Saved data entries
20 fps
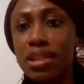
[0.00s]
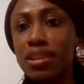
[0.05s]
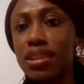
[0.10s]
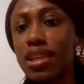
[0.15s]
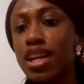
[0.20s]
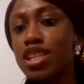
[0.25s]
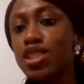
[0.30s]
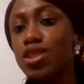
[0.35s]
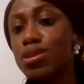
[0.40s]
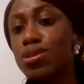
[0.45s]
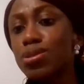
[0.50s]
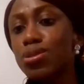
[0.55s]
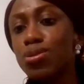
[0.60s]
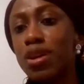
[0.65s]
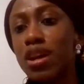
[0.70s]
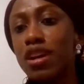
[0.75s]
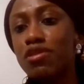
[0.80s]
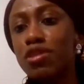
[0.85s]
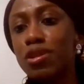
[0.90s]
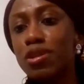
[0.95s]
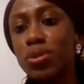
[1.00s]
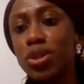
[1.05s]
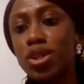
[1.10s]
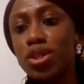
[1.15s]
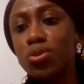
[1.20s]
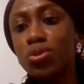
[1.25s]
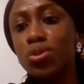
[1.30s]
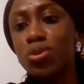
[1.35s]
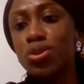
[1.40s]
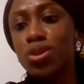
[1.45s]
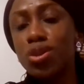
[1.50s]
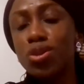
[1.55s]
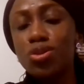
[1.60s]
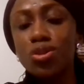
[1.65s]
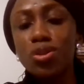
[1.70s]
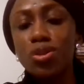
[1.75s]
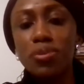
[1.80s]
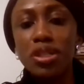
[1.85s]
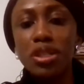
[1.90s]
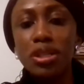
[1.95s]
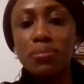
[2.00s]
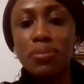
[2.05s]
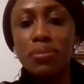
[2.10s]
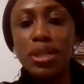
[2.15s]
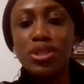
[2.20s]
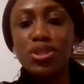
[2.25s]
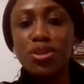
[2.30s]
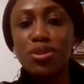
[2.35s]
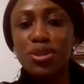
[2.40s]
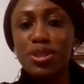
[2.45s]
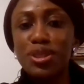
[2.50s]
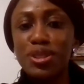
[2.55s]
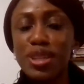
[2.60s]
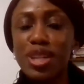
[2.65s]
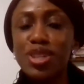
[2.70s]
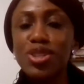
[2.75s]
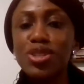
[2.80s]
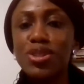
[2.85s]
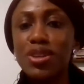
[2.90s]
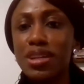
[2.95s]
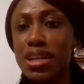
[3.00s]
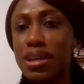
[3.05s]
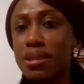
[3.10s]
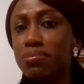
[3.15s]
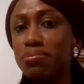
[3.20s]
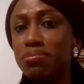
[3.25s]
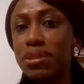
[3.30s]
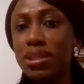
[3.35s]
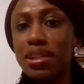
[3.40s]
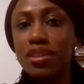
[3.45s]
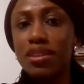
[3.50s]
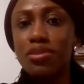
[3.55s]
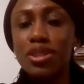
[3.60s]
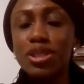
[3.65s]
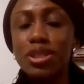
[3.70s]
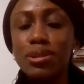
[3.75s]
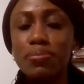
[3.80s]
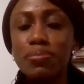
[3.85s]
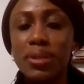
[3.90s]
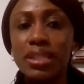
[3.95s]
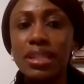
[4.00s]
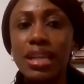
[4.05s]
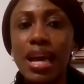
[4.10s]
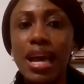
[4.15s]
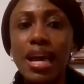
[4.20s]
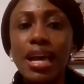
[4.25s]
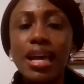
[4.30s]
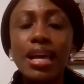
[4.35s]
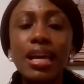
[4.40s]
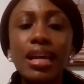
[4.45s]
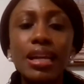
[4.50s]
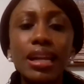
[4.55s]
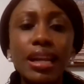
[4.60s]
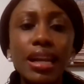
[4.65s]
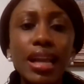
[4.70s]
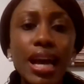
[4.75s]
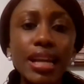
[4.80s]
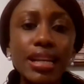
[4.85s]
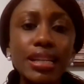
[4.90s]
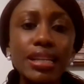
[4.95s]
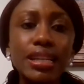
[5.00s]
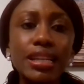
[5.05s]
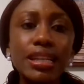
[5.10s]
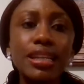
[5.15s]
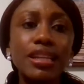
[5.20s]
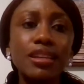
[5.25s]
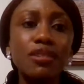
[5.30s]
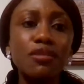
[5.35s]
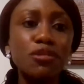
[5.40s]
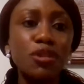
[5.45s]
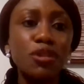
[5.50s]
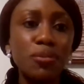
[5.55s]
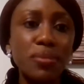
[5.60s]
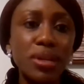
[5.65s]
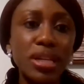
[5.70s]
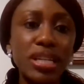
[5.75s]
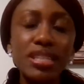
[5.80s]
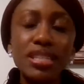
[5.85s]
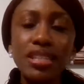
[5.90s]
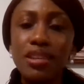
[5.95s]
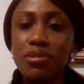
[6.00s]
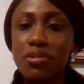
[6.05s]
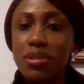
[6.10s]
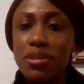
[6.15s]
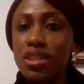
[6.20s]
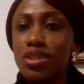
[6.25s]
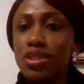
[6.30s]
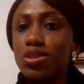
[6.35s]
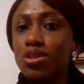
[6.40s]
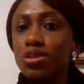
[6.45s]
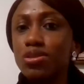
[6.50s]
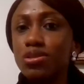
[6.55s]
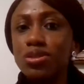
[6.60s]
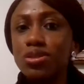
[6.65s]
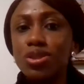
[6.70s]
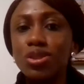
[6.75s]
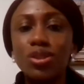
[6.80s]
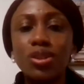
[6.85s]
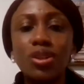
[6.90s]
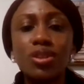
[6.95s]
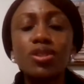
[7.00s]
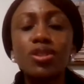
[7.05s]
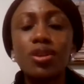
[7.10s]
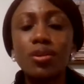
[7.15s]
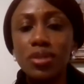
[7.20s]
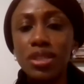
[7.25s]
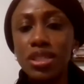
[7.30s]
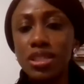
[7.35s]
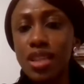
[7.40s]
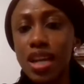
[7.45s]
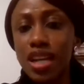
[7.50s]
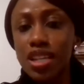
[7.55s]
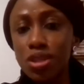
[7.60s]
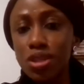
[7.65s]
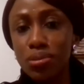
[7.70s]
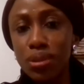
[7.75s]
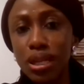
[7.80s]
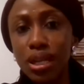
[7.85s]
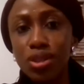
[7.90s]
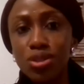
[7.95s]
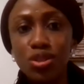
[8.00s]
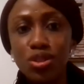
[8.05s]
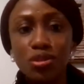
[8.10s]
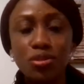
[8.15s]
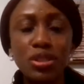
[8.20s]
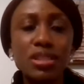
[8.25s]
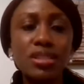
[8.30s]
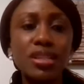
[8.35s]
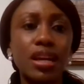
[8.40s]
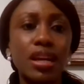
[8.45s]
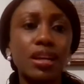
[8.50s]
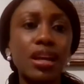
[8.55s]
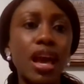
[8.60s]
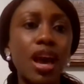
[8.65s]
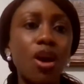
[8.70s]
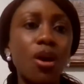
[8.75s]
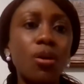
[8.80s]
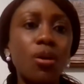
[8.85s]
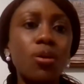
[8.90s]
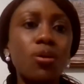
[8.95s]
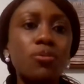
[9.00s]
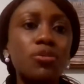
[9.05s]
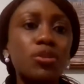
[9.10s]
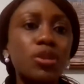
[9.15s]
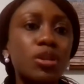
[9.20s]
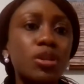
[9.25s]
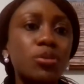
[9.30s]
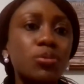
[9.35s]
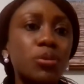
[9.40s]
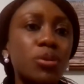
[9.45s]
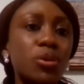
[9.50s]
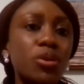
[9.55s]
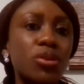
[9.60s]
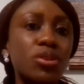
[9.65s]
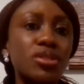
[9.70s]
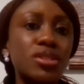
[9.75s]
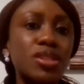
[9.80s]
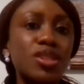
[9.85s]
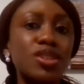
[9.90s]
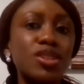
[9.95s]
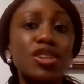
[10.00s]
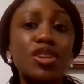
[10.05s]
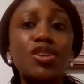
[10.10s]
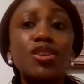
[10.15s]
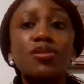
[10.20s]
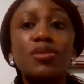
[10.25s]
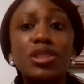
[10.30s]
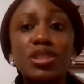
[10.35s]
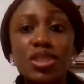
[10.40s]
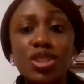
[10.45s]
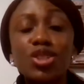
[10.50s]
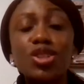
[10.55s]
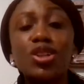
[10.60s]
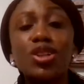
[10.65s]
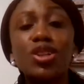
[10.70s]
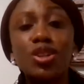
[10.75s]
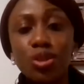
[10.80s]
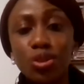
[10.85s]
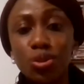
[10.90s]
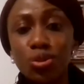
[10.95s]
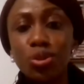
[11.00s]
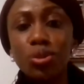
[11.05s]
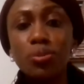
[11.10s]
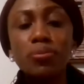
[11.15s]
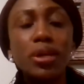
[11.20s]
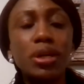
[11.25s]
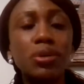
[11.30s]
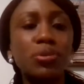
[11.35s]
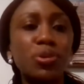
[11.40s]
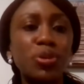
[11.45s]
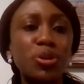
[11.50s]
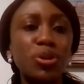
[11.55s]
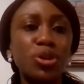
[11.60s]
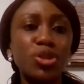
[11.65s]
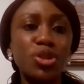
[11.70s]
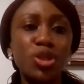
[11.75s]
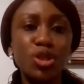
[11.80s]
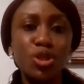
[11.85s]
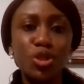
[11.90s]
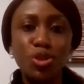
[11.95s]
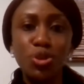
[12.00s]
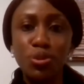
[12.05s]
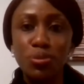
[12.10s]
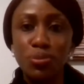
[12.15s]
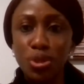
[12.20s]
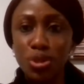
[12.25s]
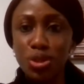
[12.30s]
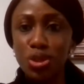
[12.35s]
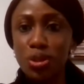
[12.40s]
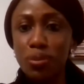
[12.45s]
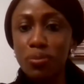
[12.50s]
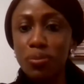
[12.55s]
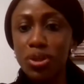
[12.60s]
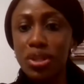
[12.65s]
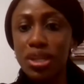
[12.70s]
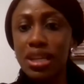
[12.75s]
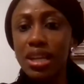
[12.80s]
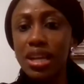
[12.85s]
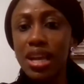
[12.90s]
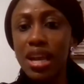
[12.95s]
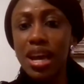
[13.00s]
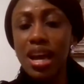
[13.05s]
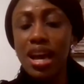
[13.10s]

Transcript: And thanks to everybody who's also been a part of this session. I believe it's been enlightening, informative, and you got something tangible out of it. And hopefully we will continue the conversation on the group and we'll continue to build up on it.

REQUIRED ACTION
Return all the data exactly, pictures omitted.

TASK OUTPUT
20 fps
[0.00s]
[0.05s]
[0.10s]
[0.15s]
[0.20s]
[0.25s]
[0.30s]
[0.35s]
[0.40s]
[0.45s]
[0.50s]
[0.55s]
[0.60s]
[0.65s]
[0.70s]
[0.75s]
[0.80s]
[0.85s]
[0.90s]
[0.95s]
[1.00s]
[1.05s]
[1.10s]
[1.15s]
[1.20s]
[1.25s]
[1.30s]
[1.35s]
[1.40s]
[1.45s]
[1.50s]
[1.55s]
[1.60s]
[1.65s]
[1.70s]
[1.75s]
[1.80s]
[1.85s]
[1.90s]
[1.95s]
[2.00s]
[2.05s]
[2.10s]
[2.15s]
[2.20s]
[2.25s]
[2.30s]
[2.35s]
[2.40s]
[2.45s]
[2.50s]
[2.55s]
[2.60s]
[2.65s]
[2.70s]
[2.75s]
[2.80s]
[2.85s]
[2.90s]
[2.95s]
[3.00s]
[3.05s]
[3.10s]
[3.15s]
[3.20s]
[3.25s]
[3.30s]
[3.35s]
[3.40s]
[3.45s]
[3.50s]
[3.55s]
[3.60s]
[3.65s]
[3.70s]
[3.75s]
[3.80s]
[3.85s]
[3.90s]
[3.95s]
[4.00s]
[4.05s]
[4.10s]
[4.15s]
[4.20s]
[4.25s]
[4.30s]
[4.35s]
[4.40s]
[4.45s]
[4.50s]
[4.55s]
[4.60s]
[4.65s]
[4.70s]
[4.75s]
[4.80s]
[4.85s]
[4.90s]
[4.95s]
[5.00s]
[5.05s]
[5.10s]
[5.15s]
[5.20s]
[5.25s]
[5.30s]
[5.35s]
[5.40s]
[5.45s]
[5.50s]
[5.55s]
[5.60s]
[5.65s]
[5.70s]
[5.75s]
[5.80s]
[5.85s]
[5.90s]
[5.95s]
[6.00s]
[6.05s]
[6.10s]
[6.15s]
[6.20s]
[6.25s]
[6.30s]
[6.35s]
[6.40s]
[6.45s]
[6.50s]
[6.55s]
[6.60s]
[6.65s]
[6.70s]
[6.75s]
[6.80s]
[6.85s]
[6.90s]
[6.95s]
[7.00s]
[7.05s]
[7.10s]
[7.15s]
[7.20s]
[7.25s]
[7.30s]
[7.35s]
[7.40s]
[7.45s]
[7.50s]
[7.55s]
[7.60s]
[7.65s]
[7.70s]
[7.75s]
[7.80s]
[7.85s]
[7.90s]
[7.95s]
[8.00s]
[8.05s]
[8.10s]
[8.15s]
[8.20s]
[8.25s]
[8.30s]
[8.35s]
[8.40s]
[8.45s]
[8.50s]
[8.55s]
[8.60s]
[8.65s]
[8.70s]
[8.75s]
[8.80s]
[8.85s]
[8.90s]
[8.95s]
[9.00s]
[9.05s]
[9.10s]
[9.15s]
[9.20s]
[9.25s]
[9.30s]
[9.35s]
[9.40s]
[9.45s]
[9.50s]
[9.55s]
[9.60s]
[9.65s]
[9.70s]
[9.75s]
[9.80s]
[9.85s]
[9.90s]
[9.95s]
[10.00s]
[10.05s]
[10.10s]
[10.15s]
[10.20s]
[10.25s]
[10.30s]
[10.35s]
[10.40s]
[10.45s]
[10.50s]
[10.55s]
[10.60s]
[10.65s]
[10.70s]
[10.75s]
[10.80s]
[10.85s]
[10.90s]
[10.95s]
[11.00s]
[11.05s]
[11.10s]
[11.15s]
[11.20s]
[11.25s]
[11.30s]
[11.35s]
[11.40s]
[11.45s]
[11.50s]
[11.55s]
[11.60s]
[11.65s]
[11.70s]
[11.75s]
[11.80s]
[11.85s]
[11.90s]
[11.95s]
[12.00s]
[12.05s]
[12.10s]
[12.15s]
[12.20s]
[12.25s]
[12.30s]
[12.35s]
[12.40s]
[12.45s]
[12.50s]
[12.55s]
[12.60s]
[12.65s]
[12.70s]
[12.75s]
[12.80s]
[12.85s]
[12.90s]
[12.95s]
[13.00s]
[13.05s]
[13.10s]

Transcript: And thanks to everybody who's also been a part of this session. I believe it's been enlightening, informative, and you got something tangible out of it. And hopefully we will continue the conversation on the group and we'll continue to build up on it.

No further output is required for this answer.